House Committee Clears Bill on Hidden 401(k) Fees

The House Education and Labor Committee has approved a bill that would require 401(k) plan providers to provide clear, complete information about the fees they charge.

The committee approved the 401(k) Fair Disclosure and Pension Security Act last Wednesday by a vote of 29 to 17. The law would provide information on how much in fees is taken from employees’ retirement accounts. It is the fifth such bill to be introduced in Congress.

“It is beyond time that American workers have basic and clear information on costs and choices contained in their 401(k) plan,” said committee chair George Miller, D-Calif. “The economic collapse has fueled Americans’ concerns about whether they will have enough savings to last them throughout retirement. This bill will give Americans a fighting chance to strengthen their retirement and increase our nation’s future economic security.”

According to the Government Accountability Office, even a small difference in the fees that workers pay can make an enormous difference in the overall size of their 401(k) account balance. A 1 percentage-point difference in fees can reduce retirement benefits by nearly 20 percent.

The version of H.R. 2989 adopted by the committee would require 401(k) plans to disclose fees taken from participants’ accounts in a single dollar figure in a worker’s quarterly statement. It would also require service providers and plan administrators to disclose the fees charged on 401(k) plans in four categories: administrative fees, investment management fees, transaction fees and other fees.

In addition, the bill would require plans to provide basic investment information to workers, including information on the fund’s risk, return and investment objectives. It would also require plan administrators to offer at least one low-cost index fund to plan participants in order to receive protection against liability for the participants’ investment losses.

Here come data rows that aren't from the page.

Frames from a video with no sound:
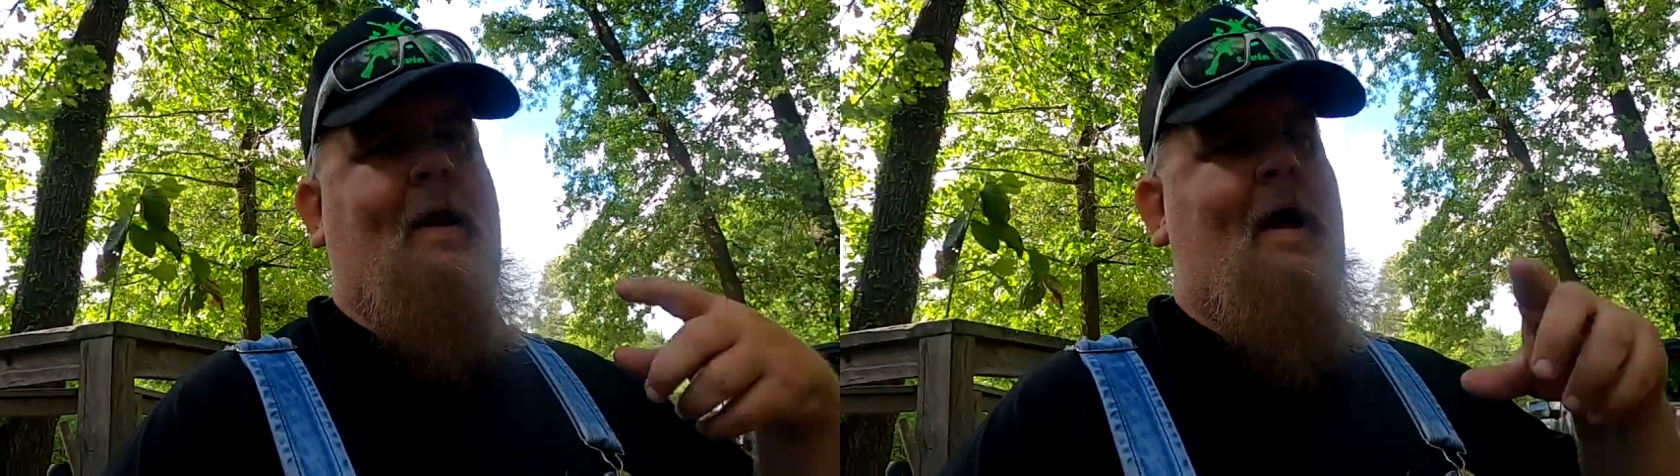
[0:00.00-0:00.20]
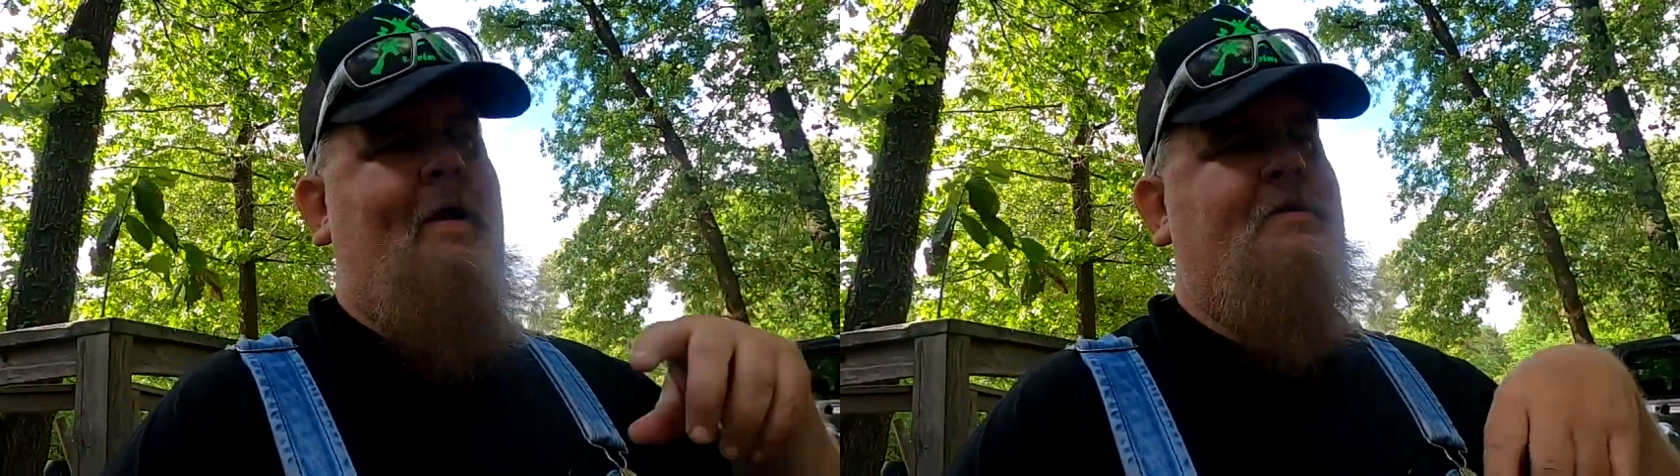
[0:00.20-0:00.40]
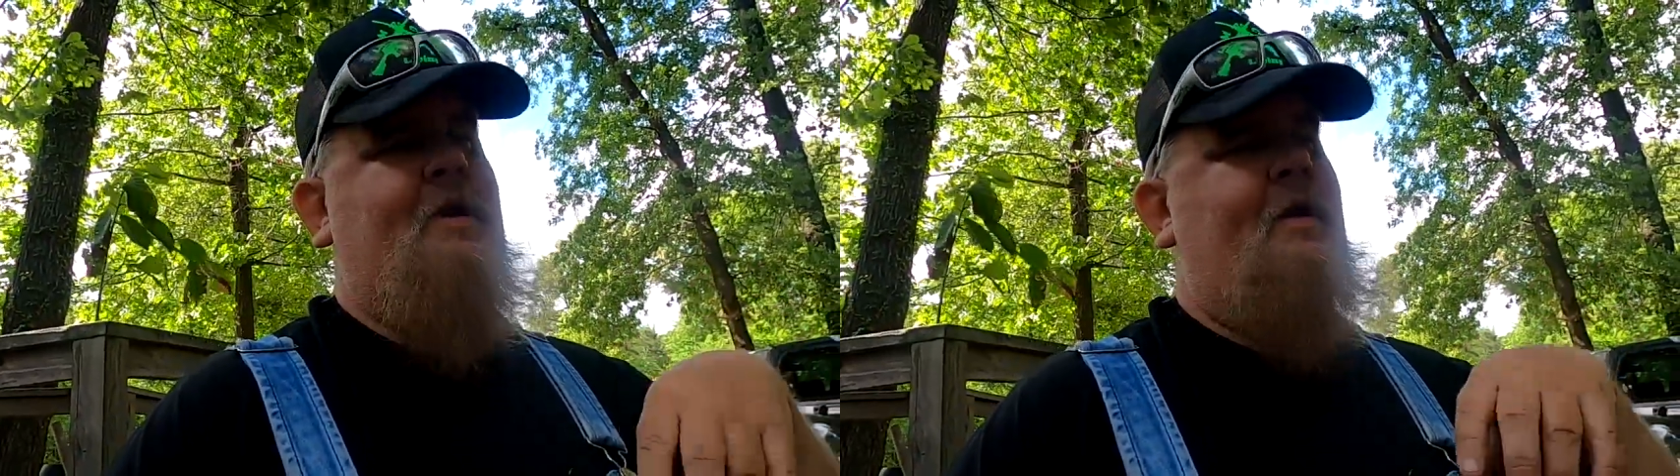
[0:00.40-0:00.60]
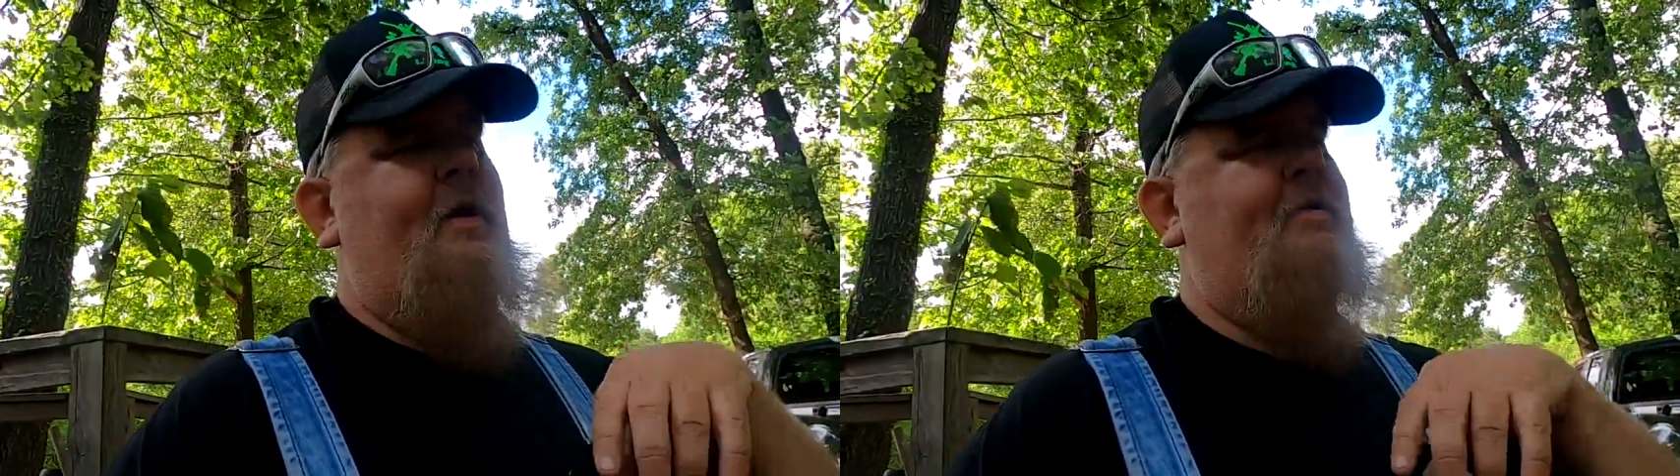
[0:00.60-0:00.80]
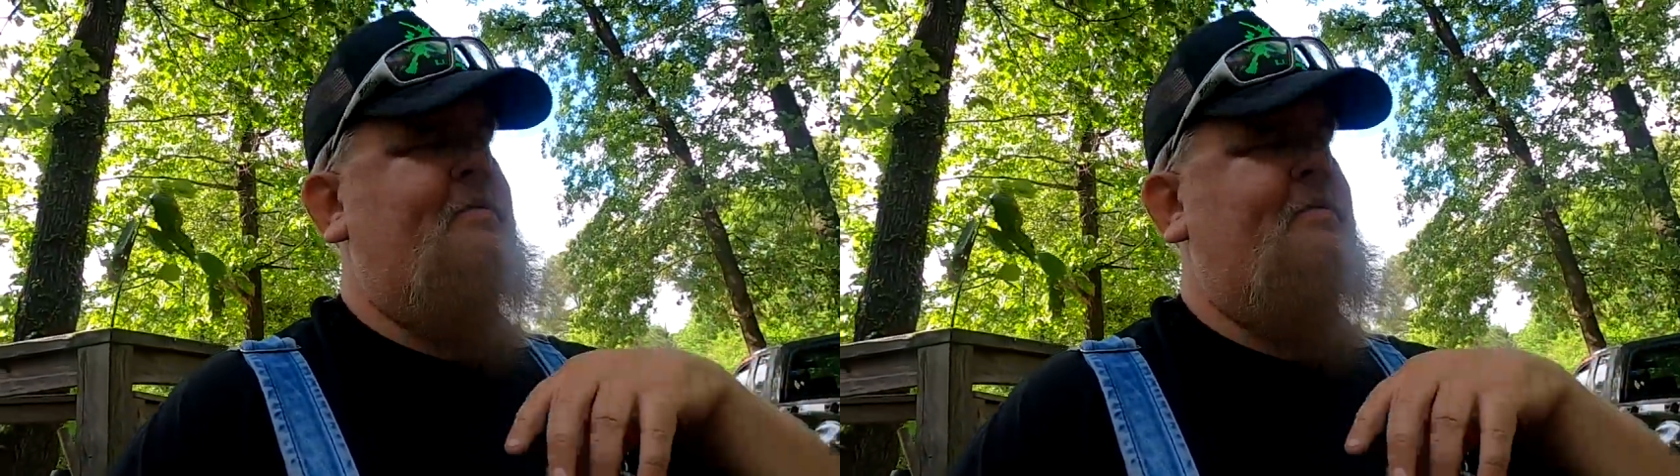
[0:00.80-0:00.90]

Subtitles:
Like, share,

The bill would also require service providers to disclose their financial relationships so companies that sponsor 401(k) plans could make sure there are no conflicts of interest, and that if workers get investment advice through their jobs, the advice would be based on the workers’ needs and not the financial interest of those providing the advice. The bill would also provide adjustments to pension-funding rules to help retirement plans weather the economic crisis.